Oliver Abel pursued his education in the public schools of his native city until graduated from the high school of Elizabethtown in 1888. He afterward spent two years in the Albany (N. Y.), Preparatory school, and at a later period entered the Albany Medical College. He subsequently settled in Denver, where for three years he was employed as assistant by the Geneva Optical Company. From 1893 until 1895 he was at Buffalo, New York, with the Fox Optical Company and then came to St. Louis. Here he was identified with Aloes until 1902, when he established business on his own account, at his present location, in the Carlton building. His business has prospered and he is not only engaged in fitting glasses, but also in the manufacture of them and he likewise treats and operates upon the eyes. His ability and scientific skill have gained him a most liberal patronage and a well deserved reputation.


On the 10th of June, 1898, Mr.

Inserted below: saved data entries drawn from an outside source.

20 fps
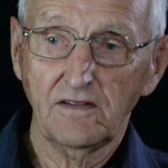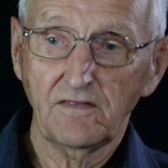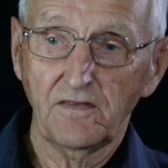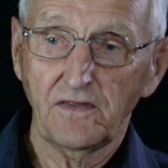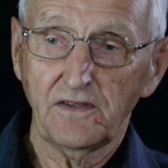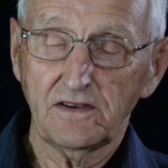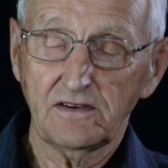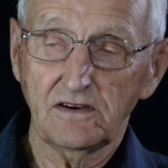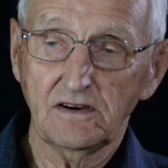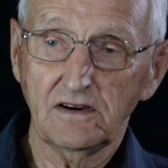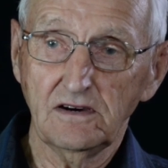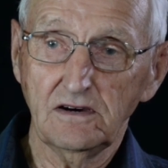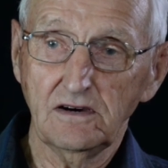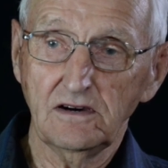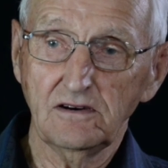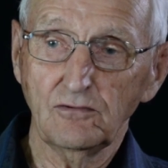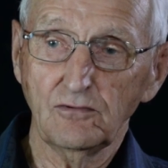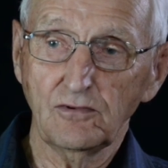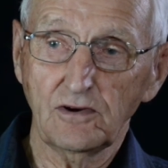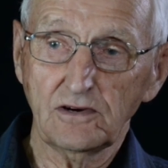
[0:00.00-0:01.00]

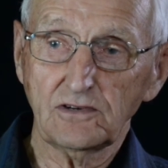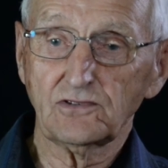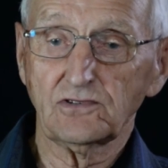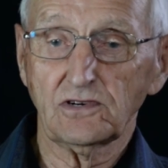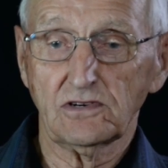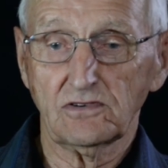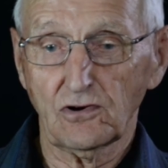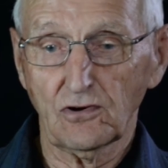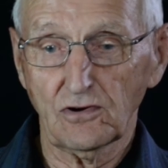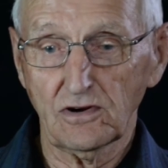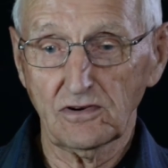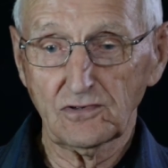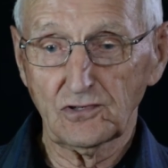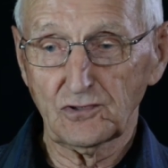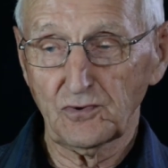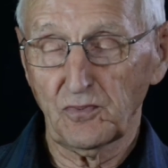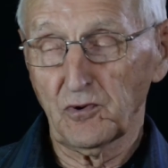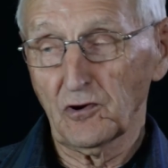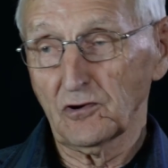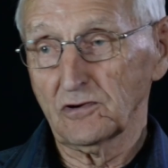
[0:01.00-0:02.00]
which in turn
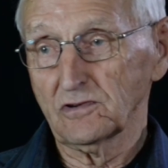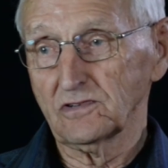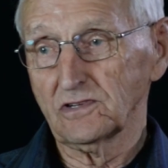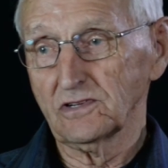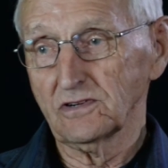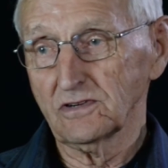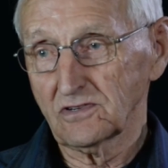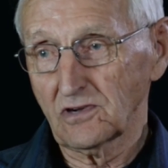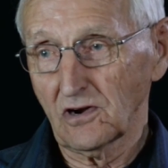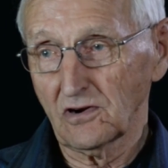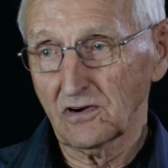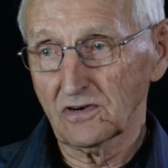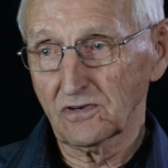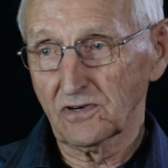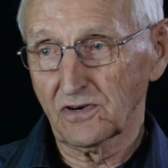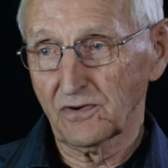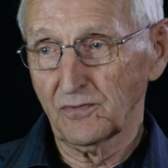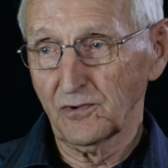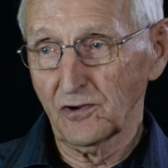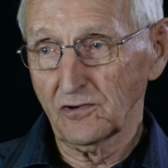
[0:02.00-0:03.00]
supported the entire
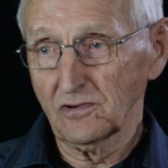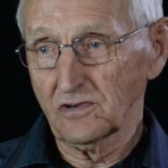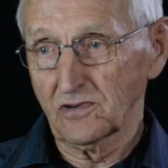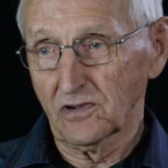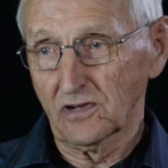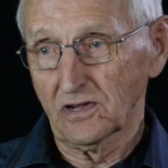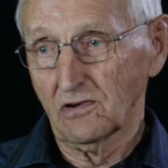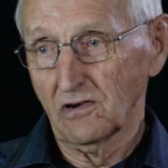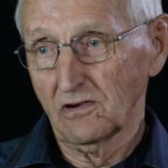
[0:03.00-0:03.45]
community.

Abel was married to Miss Esther Frances Morall, and to them were born two children: Oliver, Jr., who was born in 1900; and Ralph Morall, born in 1912. The former was a sergeant of Company A, in . the Reserve Officers' Training Corps and is now studying medicine in Washington University. Mrs. Abel is the daughter of Jacob C. Morall, of St. Louis, secretary of the Rosenthal-Sloan Milling Company. The Moralls came to this city from Con- necticut where they had lived for many years and the ancestry of the family is traced back to England.

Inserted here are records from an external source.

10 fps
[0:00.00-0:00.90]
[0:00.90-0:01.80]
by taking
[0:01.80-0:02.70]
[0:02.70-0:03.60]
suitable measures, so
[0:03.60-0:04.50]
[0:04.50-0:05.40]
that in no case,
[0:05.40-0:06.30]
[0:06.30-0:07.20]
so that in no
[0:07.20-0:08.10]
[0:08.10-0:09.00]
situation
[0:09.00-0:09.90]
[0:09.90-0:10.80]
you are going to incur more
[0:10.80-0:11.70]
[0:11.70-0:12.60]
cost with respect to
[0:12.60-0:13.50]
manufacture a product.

Mr. Abel gives his political endorsement to the republican party. He is a member of the Episcopal church and belongs to the Missouri Athletic Association, the University City Masons Lodge, the Red Cross Lodge, K. P., the West End Council of the Royal League and Brotherhood of St. Andrew. He finds recreation in golf, baseball and general outdoor sports and athletics, but never allows these things to interfere with the faithful performance of his professional duties, which he dis- charges with a sense of conscientious obligation. Those who know him-and he has a wide acquaintance-recognize his loyalty to the high standards of manhood and citizenship and he enjoys the warm respect of those with whom he has come in contact.


GUSSIE VIRON KENTON.


Gussie Viron Kenton, city editor of the St. Louis Star, the major part of his life having been devoted to journalistic labors since his graduation from the University of Missouri, was born in Miles Point, Carroll county, Missouri, February 19, 1885. The father, William P. Kenton, now living at Lee's Summit, Missouri, is a farmer by occupation. He, too, was born in Carroll county, and is a son of John Kenton who came to Missouri from Ohio long prior to the Civil war, and who was a descendant of Simon Kenton, the famous Indian fighter. Simon Kenton was a close personal friend of Daniel Boone. The towns of Kenton, Ohio, and Kenton, Missouri, are both named in honor of this family, which is of English descent. William P. Kenton was united in marriage to Maria Belle Freeman, who is a daughter of James F. Freeman, one of the pioneers of Carroll county, who at an early day had extensive holdings of land and of slaves. The father, James F., Sr., also came from Ohio, and the Freemans are descended from the Dutch family of Van Rensselaers of New Amsterdam, now New York. James Freeman, father of Mrs. Kenton, served as a Union soldier in the Civil war.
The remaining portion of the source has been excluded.